Никто никому не судья в делах любви, но всё же, при всех скидках, Вера Константиновна не имела, казалось бы, прав торжествовать над Анной Андреевной. А между тем торжествовала. И нельзя её не понять: торжествовать, как женщине, над Ахматовой — это стоило многого. Прожив с Верой Константиновной недолгое время, Владимир Казимирович умер от чахотки.
А Анна Андреевна продолжала свою неудавшуюся женскую жизнь всё в том же Петрограде, на той же квартире во дворе дома графа Шереметева на Фонтанке, под постоянным бдительным надзором (Сергей Шервинский. Встречи с Анной Ахматовой).
Когда в марте 1926 года Ахматова на короткое время едет в Москву, она получает ключ от комнатки Владимира Казимировича на Пречистенке (ныне Кропоткинская), которая была ему предоставлена. Хорошо зная характер Анны Андреевны и ее привычки, он поручает заботу о ней Вере Константиновне Андреевой, своей нынешней жене, посылая ей такую записку: «Дорогая Вера Константиновна, вот Вам Анна Андреевна. Приголубьте ее на чужой стороне: я очень о ней беспокоюсь. Напишите, здорова ли она. Сама она ленива писать. Искренно Вас любящий В. Шилейко».

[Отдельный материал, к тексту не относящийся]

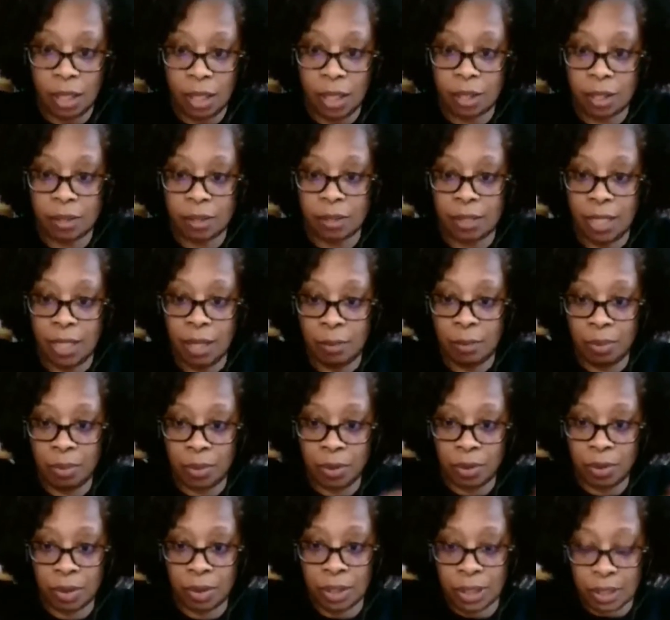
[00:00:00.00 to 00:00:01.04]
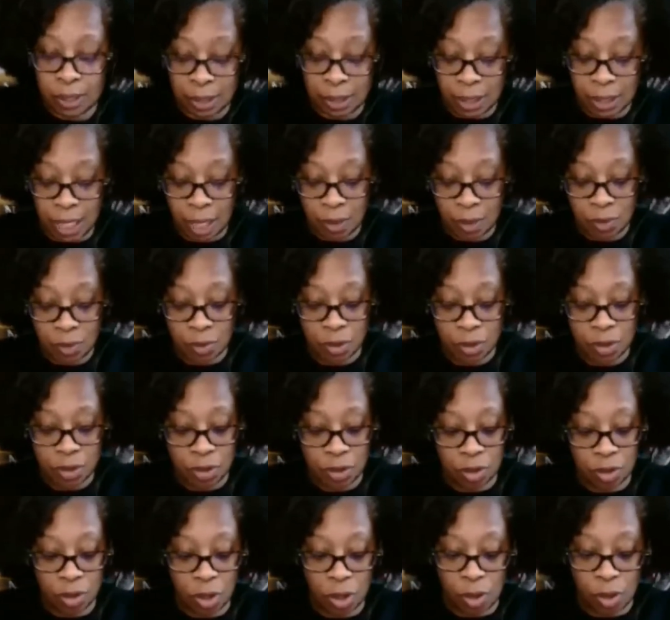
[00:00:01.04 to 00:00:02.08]
sample is now going
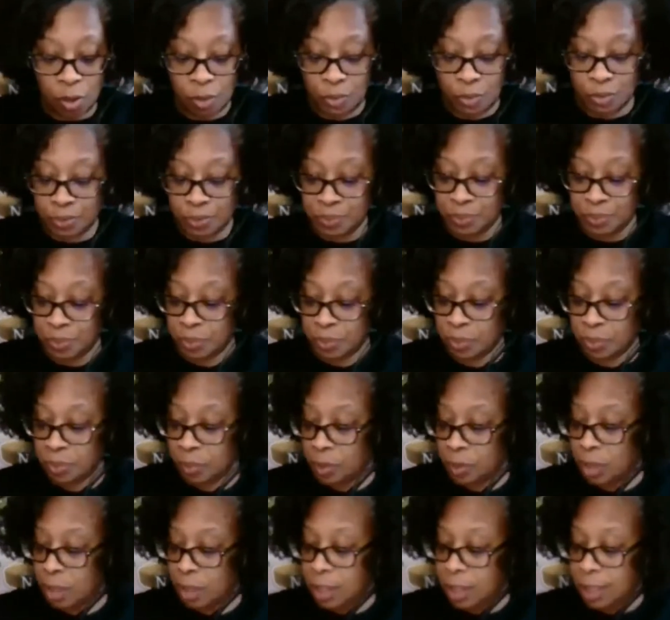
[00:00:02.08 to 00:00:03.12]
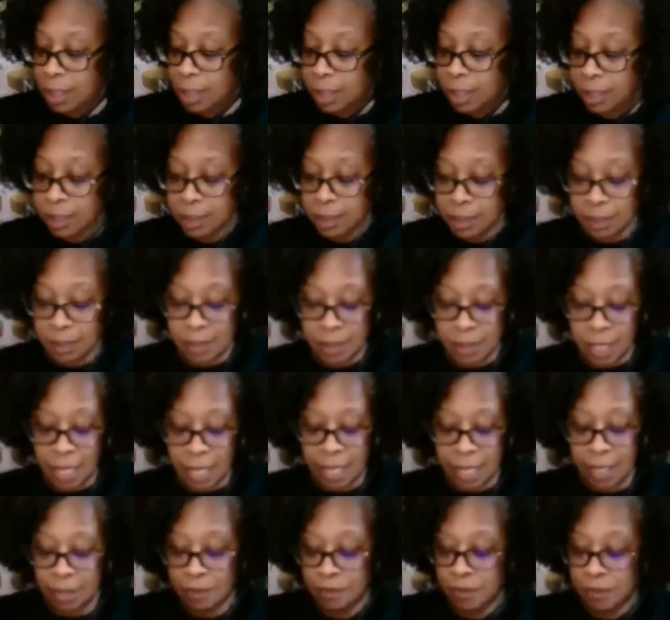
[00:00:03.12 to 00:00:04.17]
to go
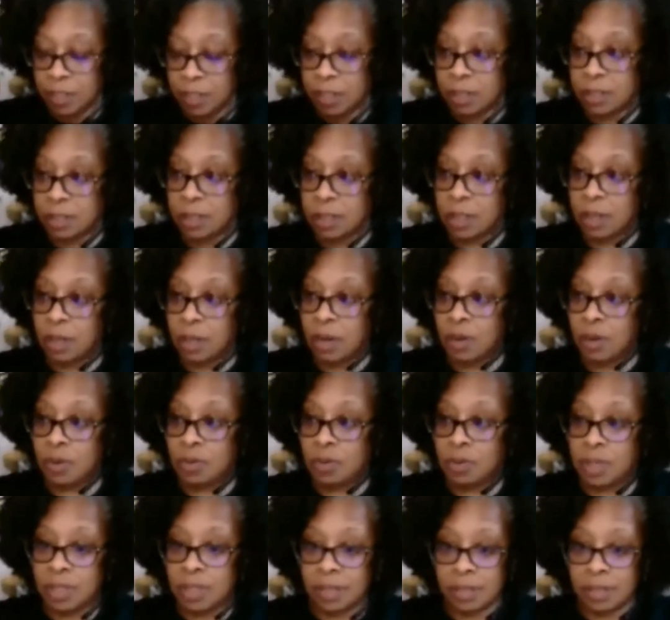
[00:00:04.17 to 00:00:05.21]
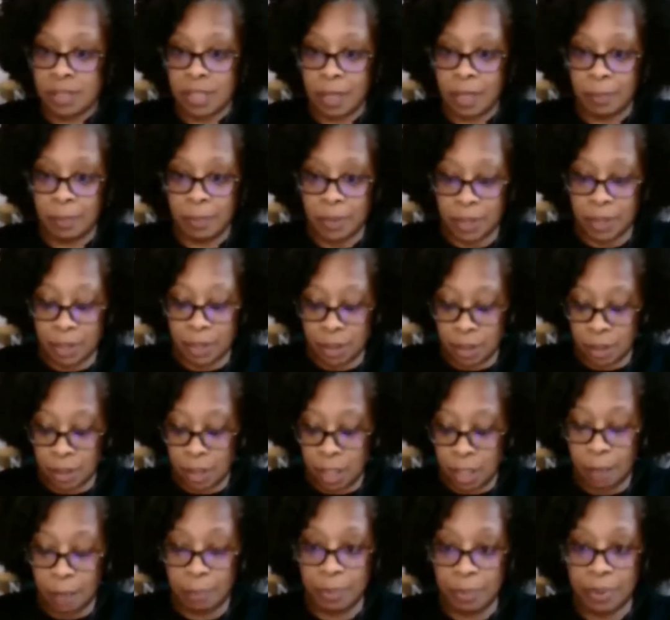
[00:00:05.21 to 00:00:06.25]
inside of its own separate
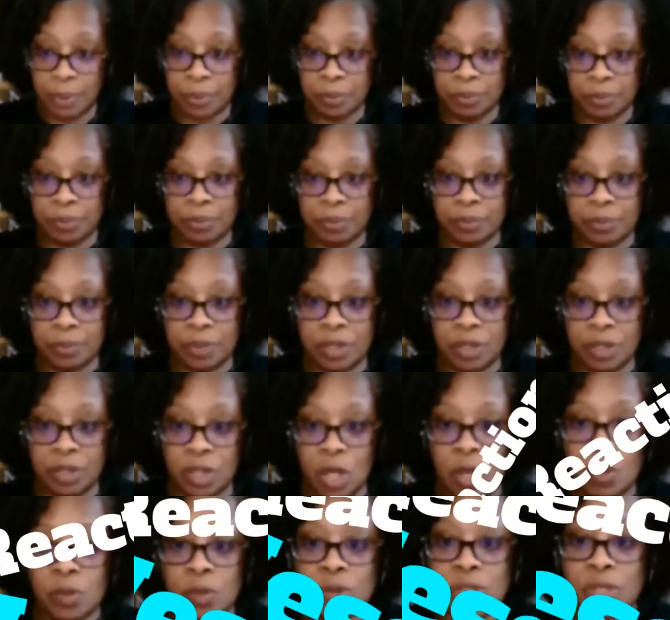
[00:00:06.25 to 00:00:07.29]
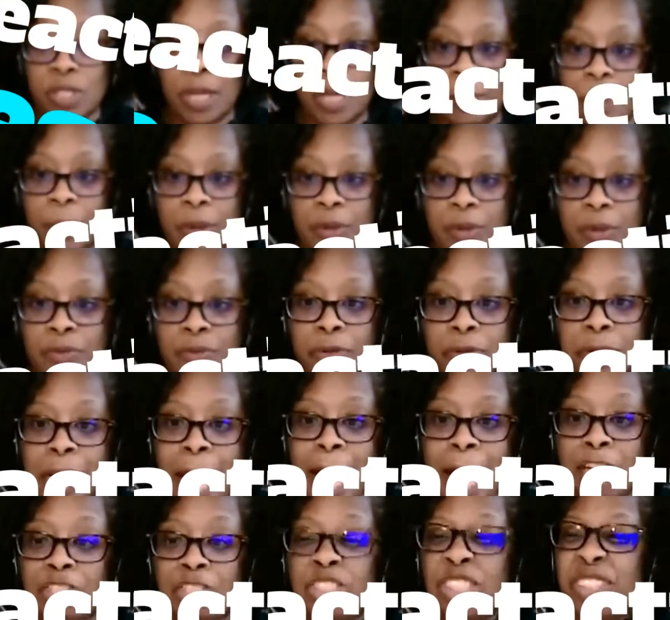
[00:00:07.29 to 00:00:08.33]
cup, its own separate
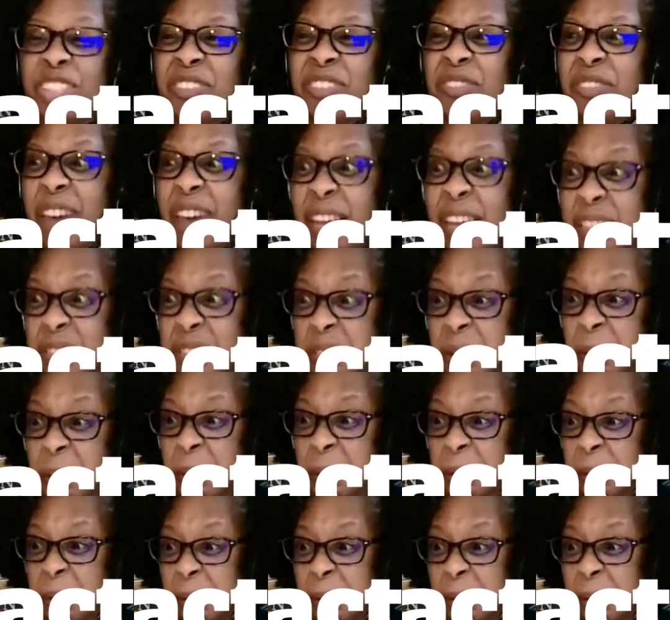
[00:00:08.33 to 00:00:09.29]
reaction vessel.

Сохранились мемуарные, дневниковые и эпистолярные свидетельства о необычайном остроумии Шилейко и сочинении им шуточных стихов. В. Пяст, на нескольких страницах своих мемуаров упоминающий Шилейко в связи с литературно-артистическим кабаре «Бродя́чая соба́ка»», где в 20-е годы любила собираться питерская богема, вспоминал о «жоре», особой форме шуточных стихов, которой «нельзя пользоваться без разрешения Шилейко»; Г. Иванов по тому же поводу упомянул забавный эпизод: «Желавшие написать "жору" должны были испрашивать у Шилейко разрешение, даваемое с разбором. Так, у меня Шилейко потребовал письменного согласия родителей. "Но мой отец умер". - "Это меня не касается", – ответил изобретатель "жоры" – и не разрешил».
«Жора» – особый склад стихов, В каждой строке которого должно быть сочетание слогов «жо-ра». Остальное – по вкусу автора.
Вот пример «жоры» самого Владимира Пяста:
Свежо рано утром. Проснулся я, наг;
Уж орангутанг завозился в передней,
Равно ж ораторий звучал мне в овраг...
Муж, о разумей смысл ужасный, последний!..
«Можно не любить Шилейко, но нельзя не удивляться его исключительному остроумию», – записал Лукницкий в своем дневнике 23 января 1926 года.
В качестве еще одного тому примера приведем письмо Шилейко Ахматовой:
«Вторник, 16 декабря 24.
Дорогая собака,
здоровы ли Вы? Даются ли Вам кости? Хорошо ли Вам? Вы мне не пишете, и мне тревожно думать, что, быть может, Вы теперь в загоне. Разрешите, обратиться к Вам на языке богов:
Среди животных лев собакам предосаден:
Без видимых причин ужасно как он жаден.
К помянутому льву, когда приходят в гости
Собаки бедные, выпрашивая кости,
То лев немедленно съедает всех гостей,
Усугубляя тем запас своих костей.
Комментарии Вы можете прочесть в глазах хозяйки. Обнимаю Вас от всего сердца.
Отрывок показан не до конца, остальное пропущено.